Segment Start: DATA SHOWN

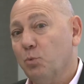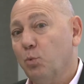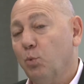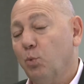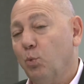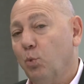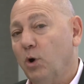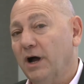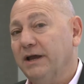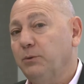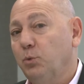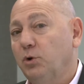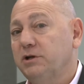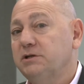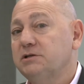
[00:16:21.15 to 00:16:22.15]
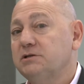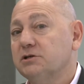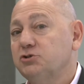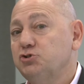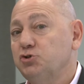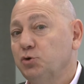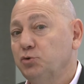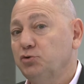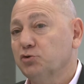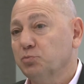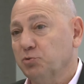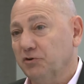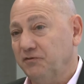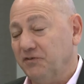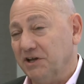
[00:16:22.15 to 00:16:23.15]
Why wouldn't a junior
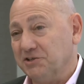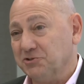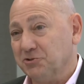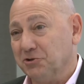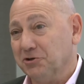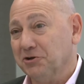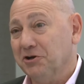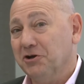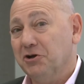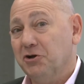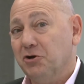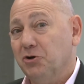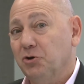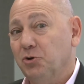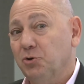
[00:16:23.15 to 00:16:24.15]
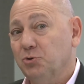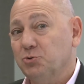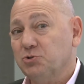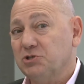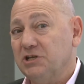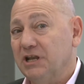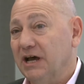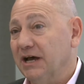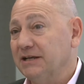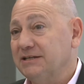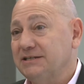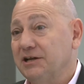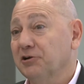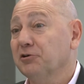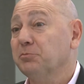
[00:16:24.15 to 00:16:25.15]
professor who's
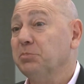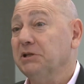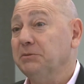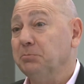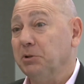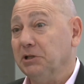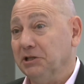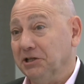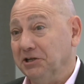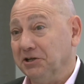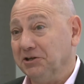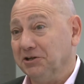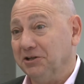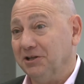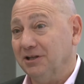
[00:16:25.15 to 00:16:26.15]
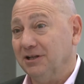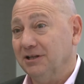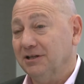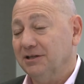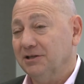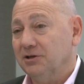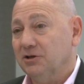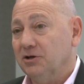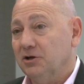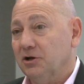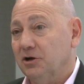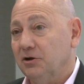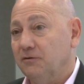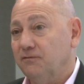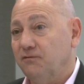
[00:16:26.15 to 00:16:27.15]
not terribly political
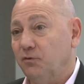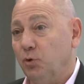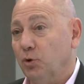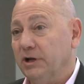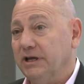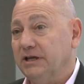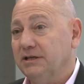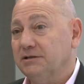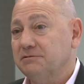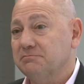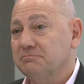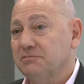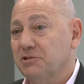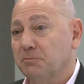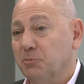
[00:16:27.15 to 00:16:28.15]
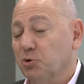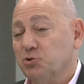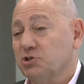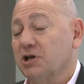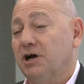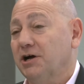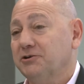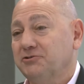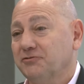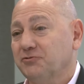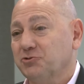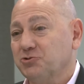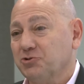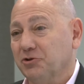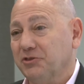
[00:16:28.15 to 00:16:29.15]
avoid the most
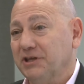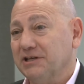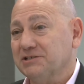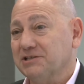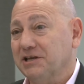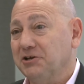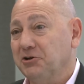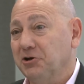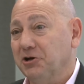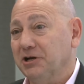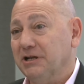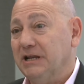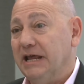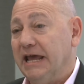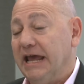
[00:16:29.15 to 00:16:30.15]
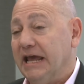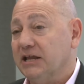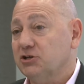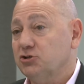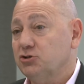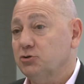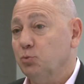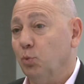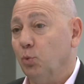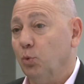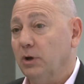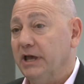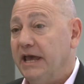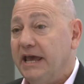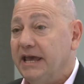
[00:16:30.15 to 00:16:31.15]
controversial things they could and,
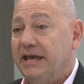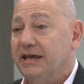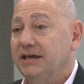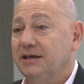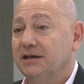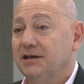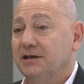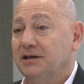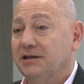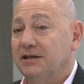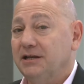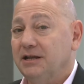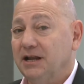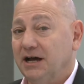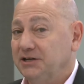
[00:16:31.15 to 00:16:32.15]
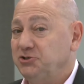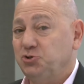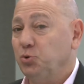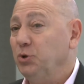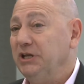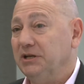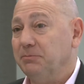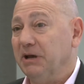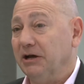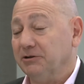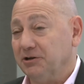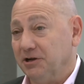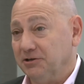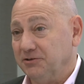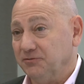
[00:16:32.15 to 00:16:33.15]
A, not tweet
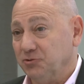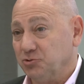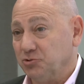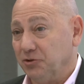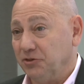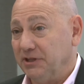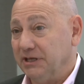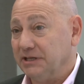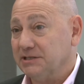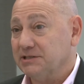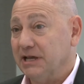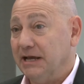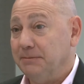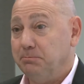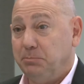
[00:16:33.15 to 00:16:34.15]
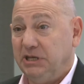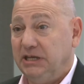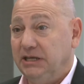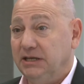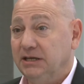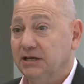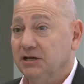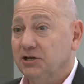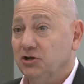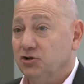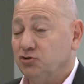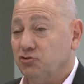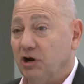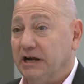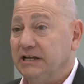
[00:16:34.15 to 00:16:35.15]
about controversial things, and B,
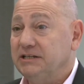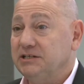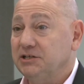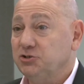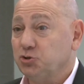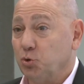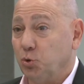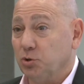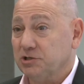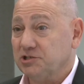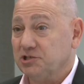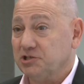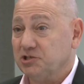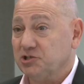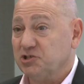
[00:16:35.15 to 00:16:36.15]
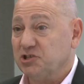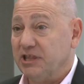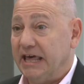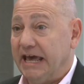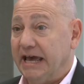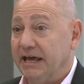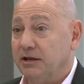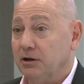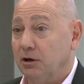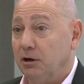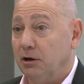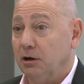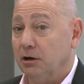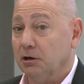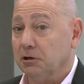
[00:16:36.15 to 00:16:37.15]
try to teach courses that
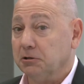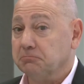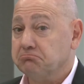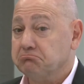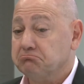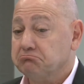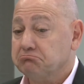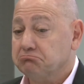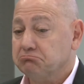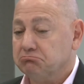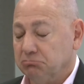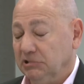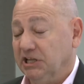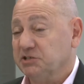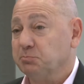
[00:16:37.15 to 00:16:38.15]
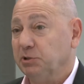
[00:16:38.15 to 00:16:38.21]
are less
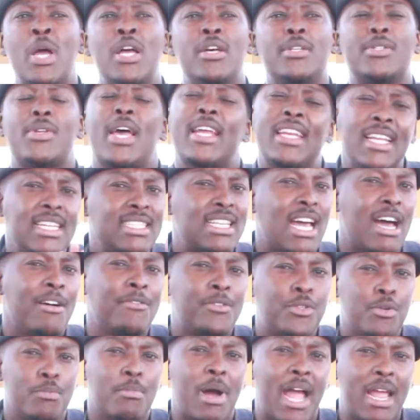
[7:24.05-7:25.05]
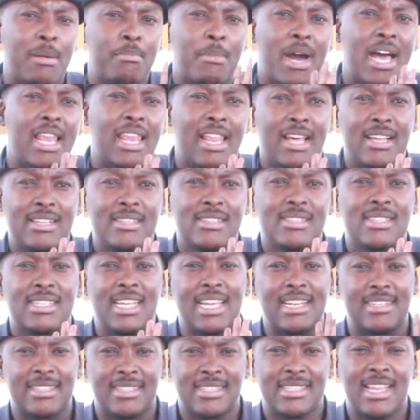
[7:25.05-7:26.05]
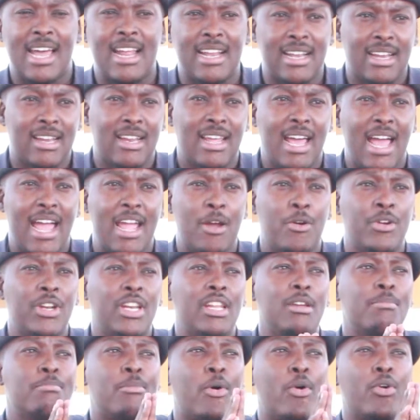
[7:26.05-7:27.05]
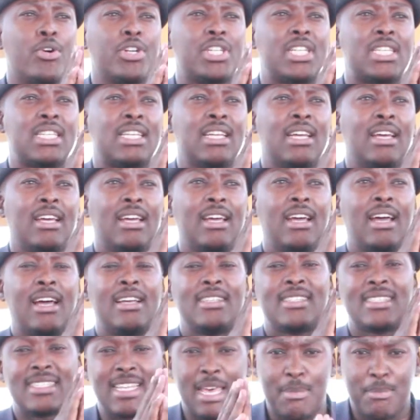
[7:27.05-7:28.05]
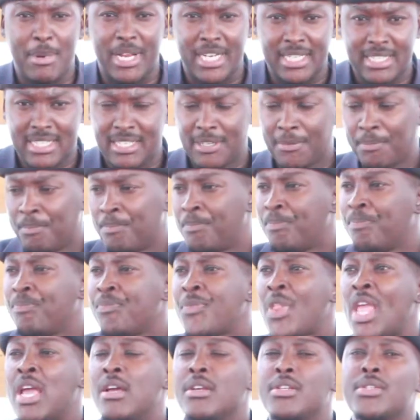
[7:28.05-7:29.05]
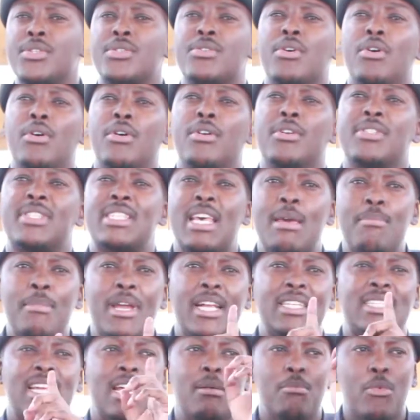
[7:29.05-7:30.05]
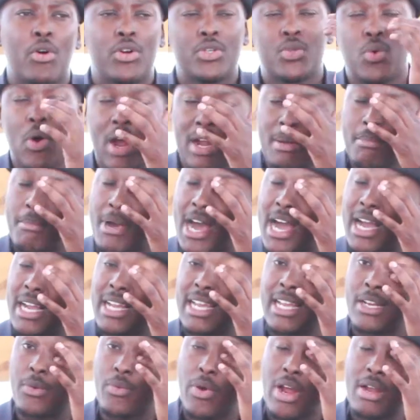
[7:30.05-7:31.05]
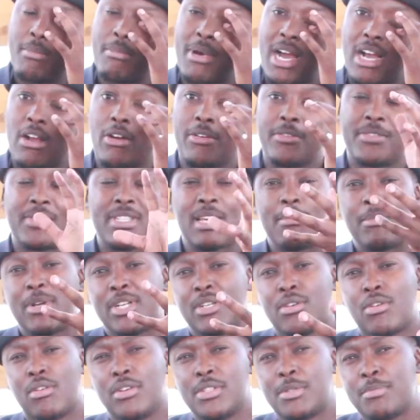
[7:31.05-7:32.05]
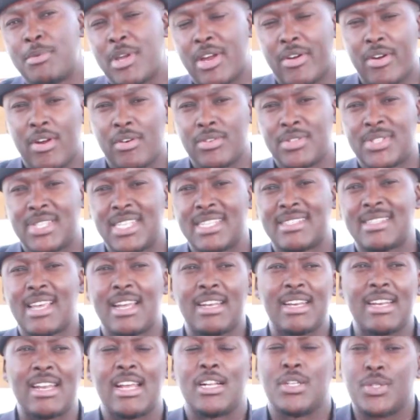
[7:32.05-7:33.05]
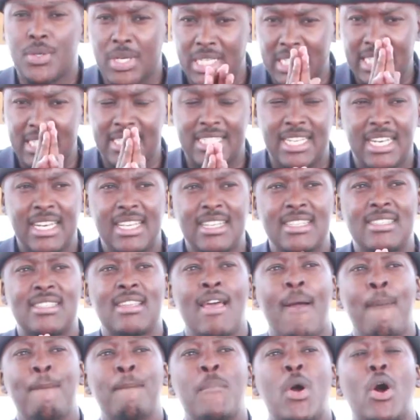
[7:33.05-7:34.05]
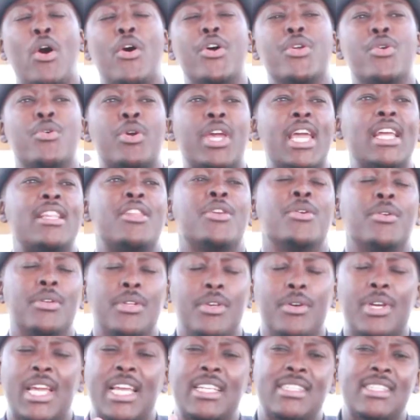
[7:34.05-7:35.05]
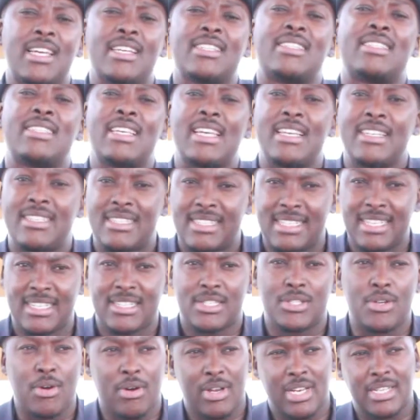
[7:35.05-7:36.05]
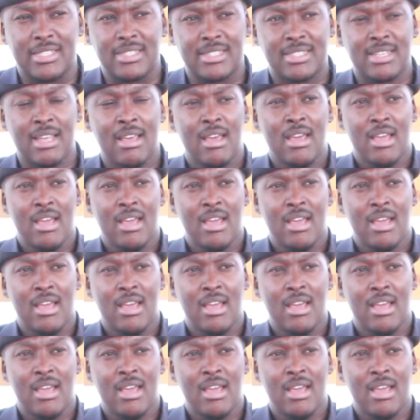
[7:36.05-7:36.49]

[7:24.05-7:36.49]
So I didn't have to buy ballast and sand. I only bought cement. So cement, I bought 1 bag, and 1 bag of cement cost me around 620 shillings, or you can just say $6.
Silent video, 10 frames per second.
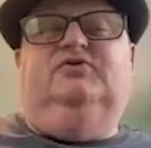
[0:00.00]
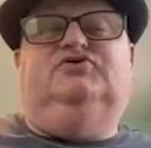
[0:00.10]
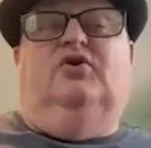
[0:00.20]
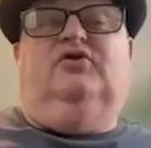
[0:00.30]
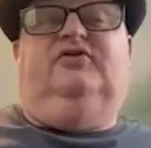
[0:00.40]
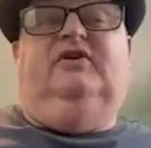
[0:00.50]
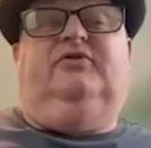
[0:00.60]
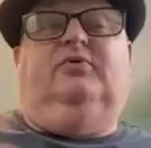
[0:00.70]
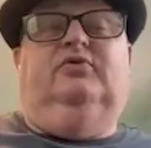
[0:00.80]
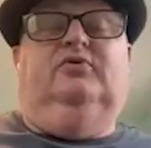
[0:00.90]
of New
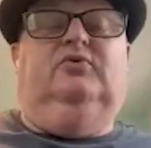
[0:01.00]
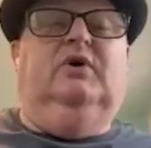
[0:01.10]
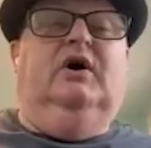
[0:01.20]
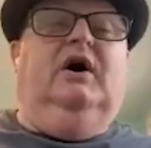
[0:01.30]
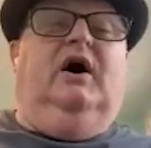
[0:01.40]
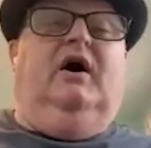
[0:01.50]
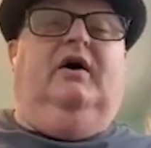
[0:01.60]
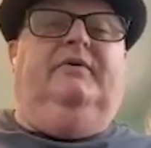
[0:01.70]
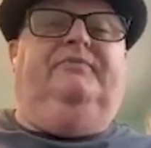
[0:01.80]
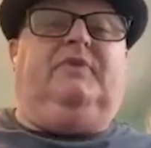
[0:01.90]
Jersey, through
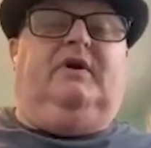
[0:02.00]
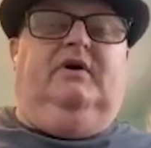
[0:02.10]
the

Segment End: DATA SHOWN

TASK REQUIREMENTS ▸ Your output is the lines from the top of the entries through the line containing "[7:36.05-7:36.49]", exactly as they stand. No pictures belong in it.

EXERCISE ANSWER ▸
[00:16:21.15 to 00:16:22.15]
[00:16:22.15 to 00:16:23.15]
Why wouldn't a junior
[00:16:23.15 to 00:16:24.15]
[00:16:24.15 to 00:16:25.15]
professor who's
[00:16:25.15 to 00:16:26.15]
[00:16:26.15 to 00:16:27.15]
not terribly political
[00:16:27.15 to 00:16:28.15]
[00:16:28.15 to 00:16:29.15]
avoid the most
[00:16:29.15 to 00:16:30.15]
[00:16:30.15 to 00:16:31.15]
controversial things they could and,
[00:16:31.15 to 00:16:32.15]
[00:16:32.15 to 00:16:33.15]
A, not tweet
[00:16:33.15 to 00:16:34.15]
[00:16:34.15 to 00:16:35.15]
about controversial things, and B,
[00:16:35.15 to 00:16:36.15]
[00:16:36.15 to 00:16:37.15]
try to teach courses that
[00:16:37.15 to 00:16:38.15]
[00:16:38.15 to 00:16:38.21]
are less
[7:24.05-7:25.05]
[7:25.05-7:26.05]
[7:26.05-7:27.05]
[7:27.05-7:28.05]
[7:28.05-7:29.05]
[7:29.05-7:30.05]
[7:30.05-7:31.05]
[7:31.05-7:32.05]
[7:32.05-7:33.05]
[7:33.05-7:34.05]
[7:34.05-7:35.05]
[7:35.05-7:36.05]
[7:36.05-7:36.49]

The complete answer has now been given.